DIRECTIONS FOR THIS TASK: Word for word, give the listing below again.

-- Opening Marker --

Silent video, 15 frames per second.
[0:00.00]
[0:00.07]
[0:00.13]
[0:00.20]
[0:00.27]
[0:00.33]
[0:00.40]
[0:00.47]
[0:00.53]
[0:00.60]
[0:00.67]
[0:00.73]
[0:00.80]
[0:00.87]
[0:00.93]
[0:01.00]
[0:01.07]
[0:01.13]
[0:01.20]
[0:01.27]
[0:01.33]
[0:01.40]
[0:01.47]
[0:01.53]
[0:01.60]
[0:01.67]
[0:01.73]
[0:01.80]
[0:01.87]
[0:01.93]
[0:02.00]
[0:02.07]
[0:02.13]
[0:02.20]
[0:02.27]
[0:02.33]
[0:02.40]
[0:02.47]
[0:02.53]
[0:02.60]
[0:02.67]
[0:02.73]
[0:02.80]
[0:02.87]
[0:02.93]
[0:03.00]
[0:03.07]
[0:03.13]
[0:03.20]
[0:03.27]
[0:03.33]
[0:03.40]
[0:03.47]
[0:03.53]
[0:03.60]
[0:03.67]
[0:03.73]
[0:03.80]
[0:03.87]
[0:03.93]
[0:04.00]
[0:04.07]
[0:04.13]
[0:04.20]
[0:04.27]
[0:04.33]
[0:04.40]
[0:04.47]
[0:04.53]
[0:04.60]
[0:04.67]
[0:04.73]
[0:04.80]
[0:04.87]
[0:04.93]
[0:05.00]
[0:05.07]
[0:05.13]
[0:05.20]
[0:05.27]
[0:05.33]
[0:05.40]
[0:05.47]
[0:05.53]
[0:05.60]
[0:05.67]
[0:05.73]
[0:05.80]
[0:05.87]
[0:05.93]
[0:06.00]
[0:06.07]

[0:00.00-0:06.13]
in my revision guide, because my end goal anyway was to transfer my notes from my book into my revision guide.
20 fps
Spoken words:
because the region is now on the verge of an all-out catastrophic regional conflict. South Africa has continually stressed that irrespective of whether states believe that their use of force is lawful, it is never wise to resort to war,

-- Closing Marker --

EXERCISE SOLUTION:
Silent video, 15 frames per second.
[0:00.00]
[0:00.07]
[0:00.13]
[0:00.20]
[0:00.27]
[0:00.33]
[0:00.40]
[0:00.47]
[0:00.53]
[0:00.60]
[0:00.67]
[0:00.73]
[0:00.80]
[0:00.87]
[0:00.93]
[0:01.00]
[0:01.07]
[0:01.13]
[0:01.20]
[0:01.27]
[0:01.33]
[0:01.40]
[0:01.47]
[0:01.53]
[0:01.60]
[0:01.67]
[0:01.73]
[0:01.80]
[0:01.87]
[0:01.93]
[0:02.00]
[0:02.07]
[0:02.13]
[0:02.20]
[0:02.27]
[0:02.33]
[0:02.40]
[0:02.47]
[0:02.53]
[0:02.60]
[0:02.67]
[0:02.73]
[0:02.80]
[0:02.87]
[0:02.93]
[0:03.00]
[0:03.07]
[0:03.13]
[0:03.20]
[0:03.27]
[0:03.33]
[0:03.40]
[0:03.47]
[0:03.53]
[0:03.60]
[0:03.67]
[0:03.73]
[0:03.80]
[0:03.87]
[0:03.93]
[0:04.00]
[0:04.07]
[0:04.13]
[0:04.20]
[0:04.27]
[0:04.33]
[0:04.40]
[0:04.47]
[0:04.53]
[0:04.60]
[0:04.67]
[0:04.73]
[0:04.80]
[0:04.87]
[0:04.93]
[0:05.00]
[0:05.07]
[0:05.13]
[0:05.20]
[0:05.27]
[0:05.33]
[0:05.40]
[0:05.47]
[0:05.53]
[0:05.60]
[0:05.67]
[0:05.73]
[0:05.80]
[0:05.87]
[0:05.93]
[0:06.00]
[0:06.07]

[0:00.00-0:06.13]
in my revision guide, because my end goal anyway was to transfer my notes from my book into my revision guide.
20 fps
Spoken words:
because the region is now on the verge of an all-out catastrophic regional conflict. South Africa has continually stressed that irrespective of whether states believe that their use of force is lawful, it is never wise to resort to war,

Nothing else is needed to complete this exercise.